Before I could catch myself, it dawned on me that the whole scenario was getting really and truly frustrating. And maybe because I was hungry and I had my mind set on that simple chicken sandwich, believe it or not, a fat tear actually inched its way down one cheek. Why, oh why, I asked no one in particular, must a humble chicken sandwich elude me at a time when I wanted it most? I have never cried over food before, not counting when I was an infant, of course, and usually I just move on to the next thing immediately available — no big deal. But that night, in the kitchen, with my chubby nine-year-old daughter (who by the way just turned 10 on Sept. 8) eating her fish and rice, I actually wasted a tear that should be reserved for such books as Eat, Pray, Love or songs like Come Back To Me.

I went to sleep that night, puzzled at how the lack of mayonnaise could actually merit a degree of melancholy from someone who never got affected by commercials and other little things even when she was pregnant. It was exactly after that thought passed when I knew for sure what it was all about. I. Was. Just. Tired. Major, major tired.

I also knew then that the practical thing to do was sleep. But not without a thought and a little prayer that upon waking up I must take sure, if little, steps to recharge.

I made a conscious effort to appreciate and enjoy my many blessings, embracing them all in the same measure. A good massage almost nightly. Wilma making me laugh in the Party On 5 dressing room. My daughter reading a book while we snuggled in bed.  A mother’s warm text message from many million miles away. Laughter and wild dreams over dinner. A nice shade of blue. An unexpected moment of solitude. Surprise work that feels like such a reward. Dance lessons that actually happened on a whim. Having dinner with Daddy. A sense of God’s presence always. My husband’s nurturing love. Beautiful shoes with very high heels that do not hurt. The smell of rain. Listening to our wedding song in youtube and remembering such beautiful moments.

Sharing a bubble bath with my daughter in a beautiful hotel room and at night, watching her sleep beside me looking very much like a pretty fruit, plump and rosy-cheeked. Using good soap. Old friends. New, wonderful ones. Kindness from strangers. Finding Timtam in the grocery aisle in Hong Kong. Eating fruit jelly candies while taking off my makeup. Reading Henri Nouwen. Eating honey bran muffins that taste like delicious brown paper bags. Being with some of my favorite people in the world in my favorite city in the world. Birthdays and holidays. Nice dinners. Smiles for no reason at all.

Life really is all about enjoying the gift that it never ceases to be, and getting better at doing just that one day at a time. You invest in relationships and activities that feed and sustain your joy. You find fresh ways to be nourished and are all the better for it. The wisdom of doing that is just like walking away from an argument.

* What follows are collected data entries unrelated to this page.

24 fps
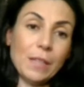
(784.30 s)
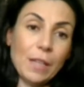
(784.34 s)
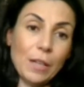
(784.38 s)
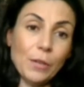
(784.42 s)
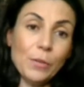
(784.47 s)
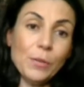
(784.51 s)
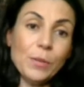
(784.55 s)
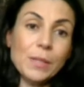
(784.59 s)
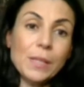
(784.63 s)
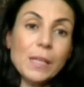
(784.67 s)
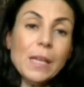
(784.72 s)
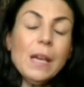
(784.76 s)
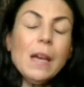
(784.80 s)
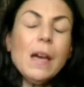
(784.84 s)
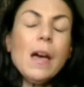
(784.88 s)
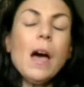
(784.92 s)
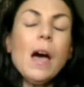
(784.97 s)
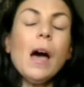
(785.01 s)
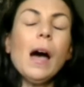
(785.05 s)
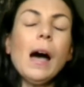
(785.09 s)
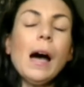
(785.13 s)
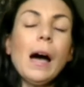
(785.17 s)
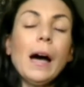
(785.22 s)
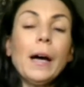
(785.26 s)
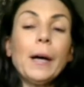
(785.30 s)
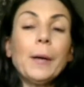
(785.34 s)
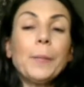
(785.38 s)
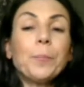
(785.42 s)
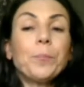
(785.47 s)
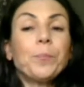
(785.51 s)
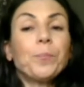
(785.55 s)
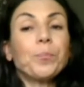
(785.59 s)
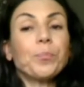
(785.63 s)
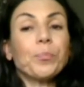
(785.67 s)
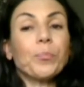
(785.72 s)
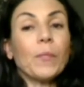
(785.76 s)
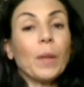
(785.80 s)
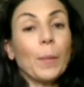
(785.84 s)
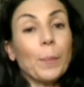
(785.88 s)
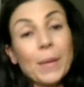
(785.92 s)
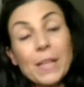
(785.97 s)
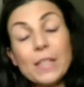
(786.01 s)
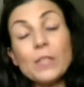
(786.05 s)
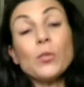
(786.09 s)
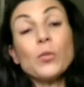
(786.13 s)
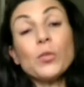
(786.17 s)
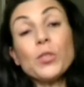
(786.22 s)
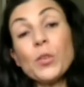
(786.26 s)
dose. But
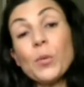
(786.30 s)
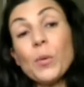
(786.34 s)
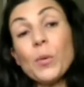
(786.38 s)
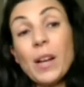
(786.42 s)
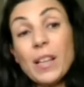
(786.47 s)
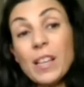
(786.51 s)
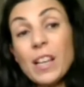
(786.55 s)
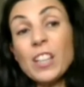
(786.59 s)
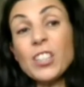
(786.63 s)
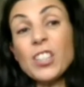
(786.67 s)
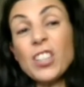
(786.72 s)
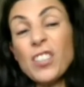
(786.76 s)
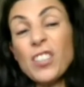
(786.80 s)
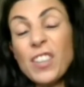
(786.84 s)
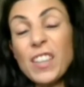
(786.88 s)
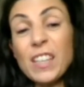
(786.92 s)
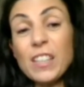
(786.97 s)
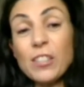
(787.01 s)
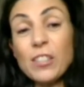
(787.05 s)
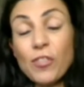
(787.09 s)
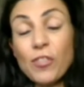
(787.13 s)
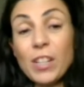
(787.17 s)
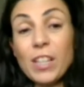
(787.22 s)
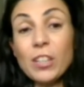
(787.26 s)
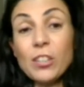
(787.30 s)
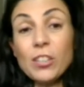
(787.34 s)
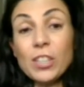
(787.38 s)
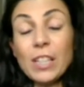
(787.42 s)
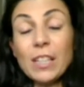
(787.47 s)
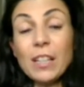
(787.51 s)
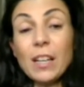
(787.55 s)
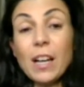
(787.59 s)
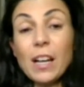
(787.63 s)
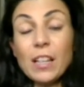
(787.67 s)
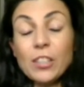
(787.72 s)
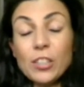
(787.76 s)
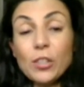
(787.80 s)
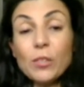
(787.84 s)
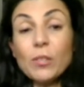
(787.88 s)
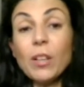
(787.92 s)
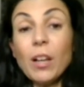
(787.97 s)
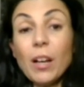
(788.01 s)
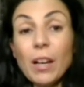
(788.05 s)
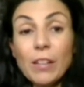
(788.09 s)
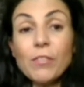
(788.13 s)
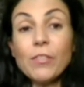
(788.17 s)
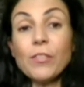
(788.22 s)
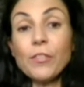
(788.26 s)
it's also, I do think it's really good. And I do
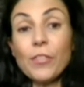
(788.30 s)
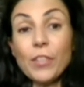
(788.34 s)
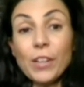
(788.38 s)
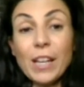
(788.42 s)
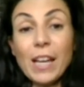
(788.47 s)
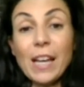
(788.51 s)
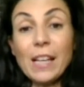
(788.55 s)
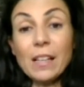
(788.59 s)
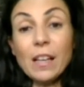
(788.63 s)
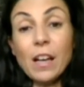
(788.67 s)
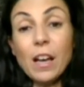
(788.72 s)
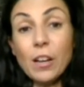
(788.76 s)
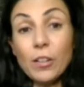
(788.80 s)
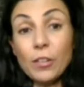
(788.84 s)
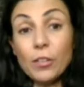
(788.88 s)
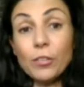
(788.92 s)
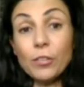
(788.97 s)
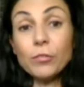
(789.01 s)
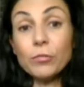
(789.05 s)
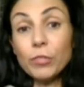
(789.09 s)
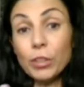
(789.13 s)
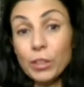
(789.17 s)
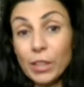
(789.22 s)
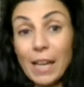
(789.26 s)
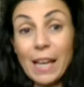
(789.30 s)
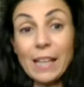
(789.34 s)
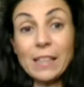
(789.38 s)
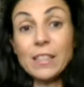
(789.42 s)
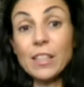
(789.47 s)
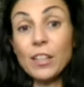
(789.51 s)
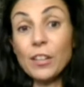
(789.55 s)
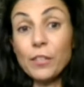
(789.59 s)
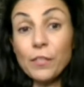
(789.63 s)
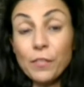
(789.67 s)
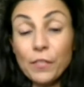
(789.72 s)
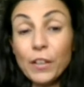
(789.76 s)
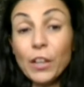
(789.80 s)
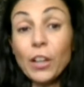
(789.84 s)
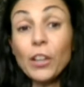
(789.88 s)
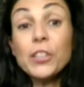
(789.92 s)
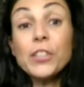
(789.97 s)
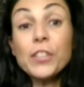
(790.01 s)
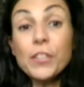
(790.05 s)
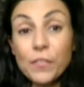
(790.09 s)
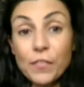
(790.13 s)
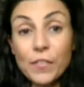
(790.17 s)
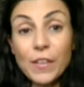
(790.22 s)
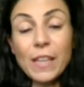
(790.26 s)
like the Ricketto
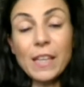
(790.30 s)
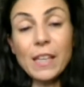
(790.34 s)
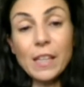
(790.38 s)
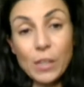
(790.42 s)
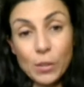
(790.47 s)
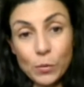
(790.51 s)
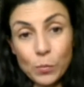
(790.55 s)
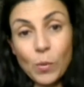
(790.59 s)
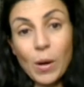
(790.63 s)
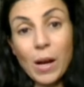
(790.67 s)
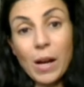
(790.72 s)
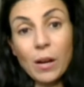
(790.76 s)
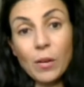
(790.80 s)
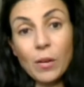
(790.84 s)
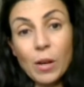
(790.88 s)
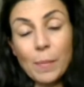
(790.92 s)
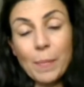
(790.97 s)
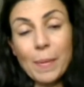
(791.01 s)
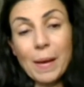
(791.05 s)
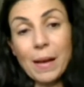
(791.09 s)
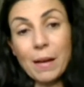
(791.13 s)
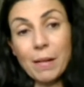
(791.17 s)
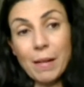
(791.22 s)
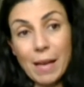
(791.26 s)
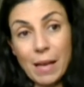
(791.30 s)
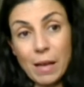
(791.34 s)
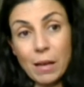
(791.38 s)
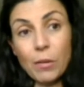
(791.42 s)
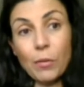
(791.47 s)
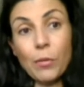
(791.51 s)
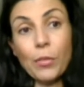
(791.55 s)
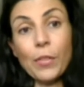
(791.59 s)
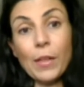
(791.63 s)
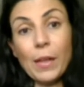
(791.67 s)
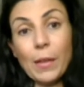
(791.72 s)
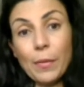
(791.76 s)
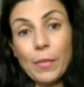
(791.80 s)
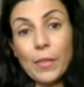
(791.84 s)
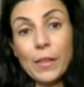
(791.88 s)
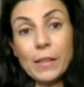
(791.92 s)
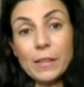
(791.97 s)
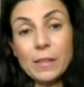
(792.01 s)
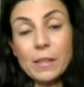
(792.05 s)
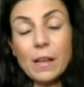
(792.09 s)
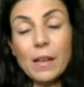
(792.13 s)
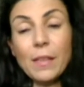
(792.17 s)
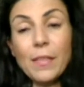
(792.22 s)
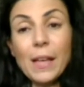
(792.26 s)
philosophy as well about health and
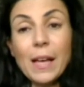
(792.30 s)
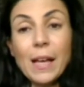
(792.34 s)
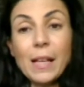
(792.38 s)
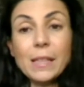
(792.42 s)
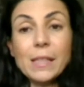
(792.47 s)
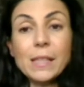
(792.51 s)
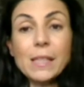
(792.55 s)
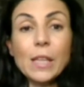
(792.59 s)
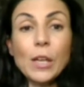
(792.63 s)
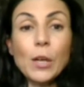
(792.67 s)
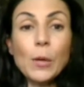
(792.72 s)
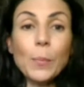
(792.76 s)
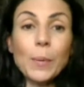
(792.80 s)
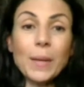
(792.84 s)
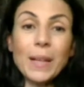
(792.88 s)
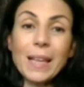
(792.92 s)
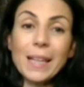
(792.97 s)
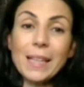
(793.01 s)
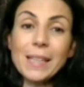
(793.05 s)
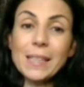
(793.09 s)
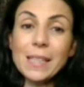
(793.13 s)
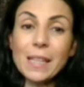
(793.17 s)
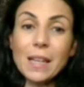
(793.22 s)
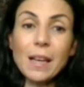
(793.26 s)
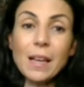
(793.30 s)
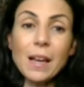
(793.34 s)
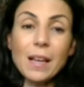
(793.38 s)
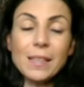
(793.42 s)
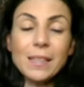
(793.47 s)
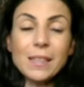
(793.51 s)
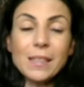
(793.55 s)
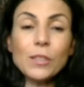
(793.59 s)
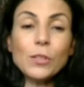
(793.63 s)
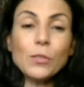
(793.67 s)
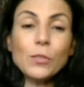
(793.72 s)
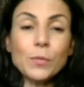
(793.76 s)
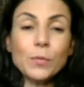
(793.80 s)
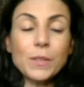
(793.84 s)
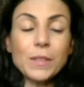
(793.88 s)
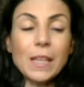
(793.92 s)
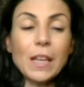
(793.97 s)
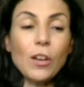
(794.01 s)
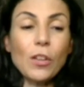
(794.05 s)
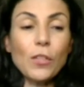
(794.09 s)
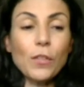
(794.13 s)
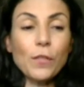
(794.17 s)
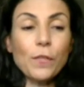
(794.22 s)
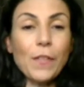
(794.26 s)
things like that. So, but like I said, I still
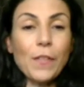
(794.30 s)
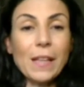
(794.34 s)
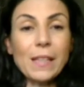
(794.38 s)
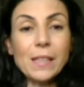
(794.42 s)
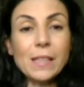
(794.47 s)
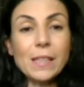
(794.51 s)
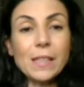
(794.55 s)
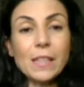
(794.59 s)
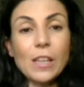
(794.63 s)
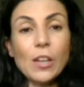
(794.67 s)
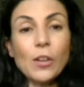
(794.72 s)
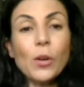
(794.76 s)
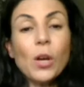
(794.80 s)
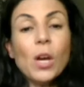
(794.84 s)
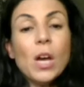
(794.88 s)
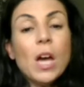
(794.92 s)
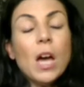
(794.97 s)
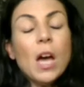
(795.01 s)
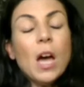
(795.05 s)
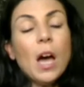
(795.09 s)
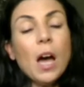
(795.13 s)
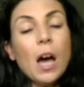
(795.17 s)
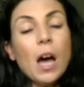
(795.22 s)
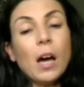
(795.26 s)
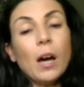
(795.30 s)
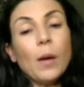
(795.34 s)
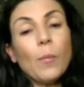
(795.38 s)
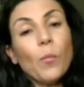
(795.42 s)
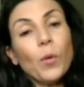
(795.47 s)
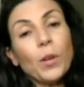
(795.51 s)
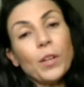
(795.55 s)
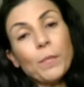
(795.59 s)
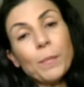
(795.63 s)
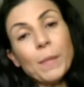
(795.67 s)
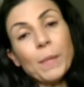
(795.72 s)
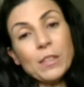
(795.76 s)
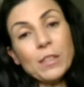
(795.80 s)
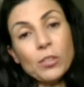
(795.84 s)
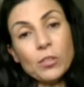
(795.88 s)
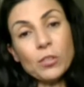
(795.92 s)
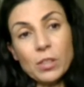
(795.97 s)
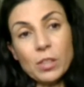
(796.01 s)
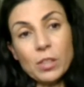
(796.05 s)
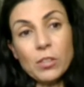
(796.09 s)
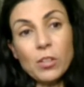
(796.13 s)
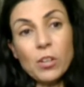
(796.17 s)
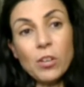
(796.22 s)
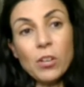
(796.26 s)
sit on the fence. So one of my
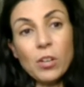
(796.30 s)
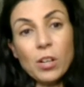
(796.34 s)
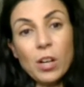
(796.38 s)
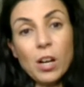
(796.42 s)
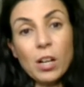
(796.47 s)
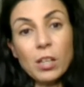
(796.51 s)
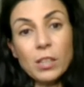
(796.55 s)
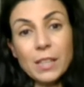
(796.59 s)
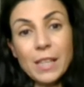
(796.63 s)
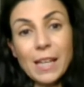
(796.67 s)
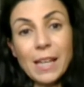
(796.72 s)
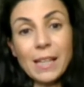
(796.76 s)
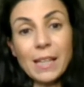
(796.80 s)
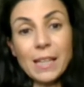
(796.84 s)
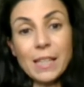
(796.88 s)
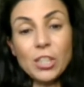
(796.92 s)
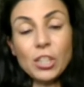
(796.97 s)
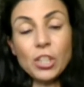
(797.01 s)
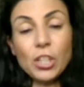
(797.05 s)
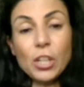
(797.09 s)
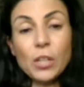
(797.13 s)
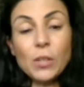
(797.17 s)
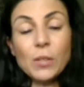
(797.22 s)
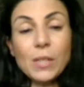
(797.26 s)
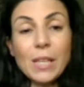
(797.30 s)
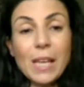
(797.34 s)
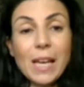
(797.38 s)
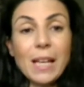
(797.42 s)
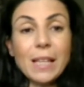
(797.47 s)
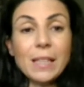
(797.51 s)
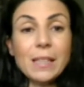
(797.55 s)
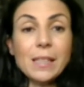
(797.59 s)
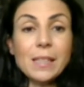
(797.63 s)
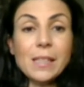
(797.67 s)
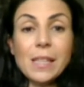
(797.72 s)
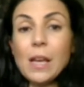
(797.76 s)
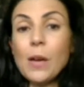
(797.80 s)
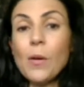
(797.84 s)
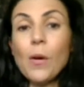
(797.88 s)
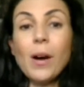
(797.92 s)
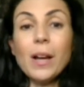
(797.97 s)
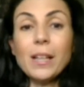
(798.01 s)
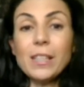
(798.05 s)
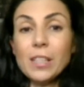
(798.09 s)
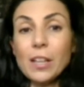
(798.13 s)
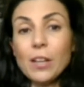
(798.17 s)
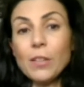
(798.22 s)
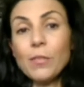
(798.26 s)
dogs has got cardiac issues. And so I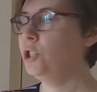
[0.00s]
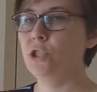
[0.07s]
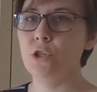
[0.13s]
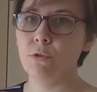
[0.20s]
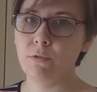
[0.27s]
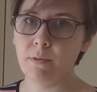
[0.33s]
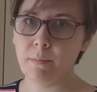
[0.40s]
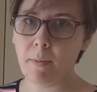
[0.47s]

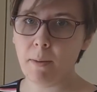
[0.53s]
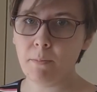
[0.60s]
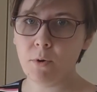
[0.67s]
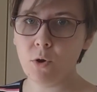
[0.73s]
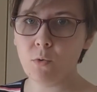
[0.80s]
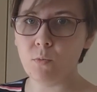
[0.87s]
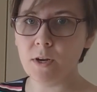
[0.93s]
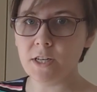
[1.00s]
To
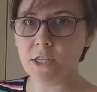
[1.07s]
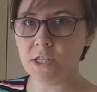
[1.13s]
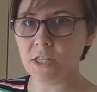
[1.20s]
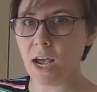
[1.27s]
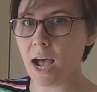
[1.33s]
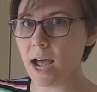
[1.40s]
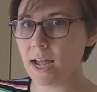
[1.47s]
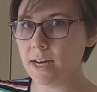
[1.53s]
remember which
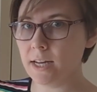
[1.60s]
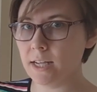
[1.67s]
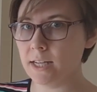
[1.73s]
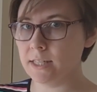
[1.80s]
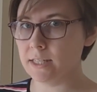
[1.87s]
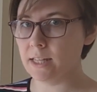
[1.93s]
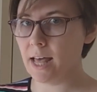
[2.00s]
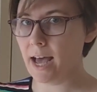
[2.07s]
side
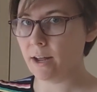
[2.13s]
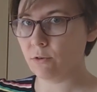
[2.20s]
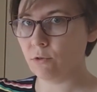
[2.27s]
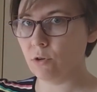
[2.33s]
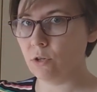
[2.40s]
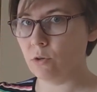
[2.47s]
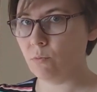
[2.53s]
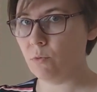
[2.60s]
is
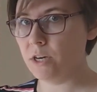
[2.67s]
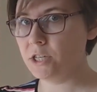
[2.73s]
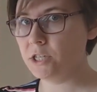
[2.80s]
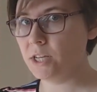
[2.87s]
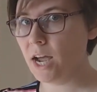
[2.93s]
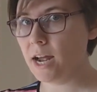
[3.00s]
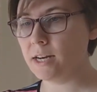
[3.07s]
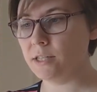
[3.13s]
lateral and which
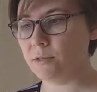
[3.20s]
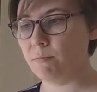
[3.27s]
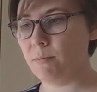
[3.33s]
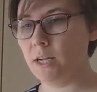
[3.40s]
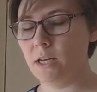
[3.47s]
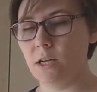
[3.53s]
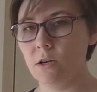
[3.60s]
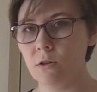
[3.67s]
side is
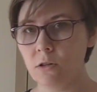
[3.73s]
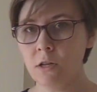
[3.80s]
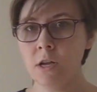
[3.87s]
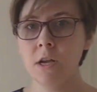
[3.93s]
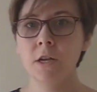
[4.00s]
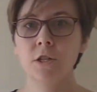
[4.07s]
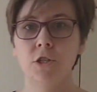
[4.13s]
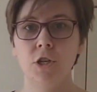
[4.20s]
medial,
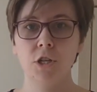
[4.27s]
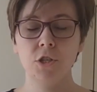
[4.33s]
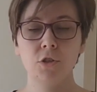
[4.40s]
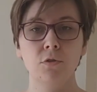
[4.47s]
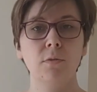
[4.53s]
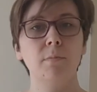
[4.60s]
just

You come back refreshed and with a clearer perspective on things.

May I never forget that being productive is sustained with care. Care for what I have and what I am. Because that will dictate what and how much of myself I can give. The nourishing sources (and there are many!) must be constantly visited and revisited, so that I am never caught in a position again where much is needed but I have very little to give, even if and when that just masquerades itself as frustration over the fact that there is no more mayonnaise left in the fridge.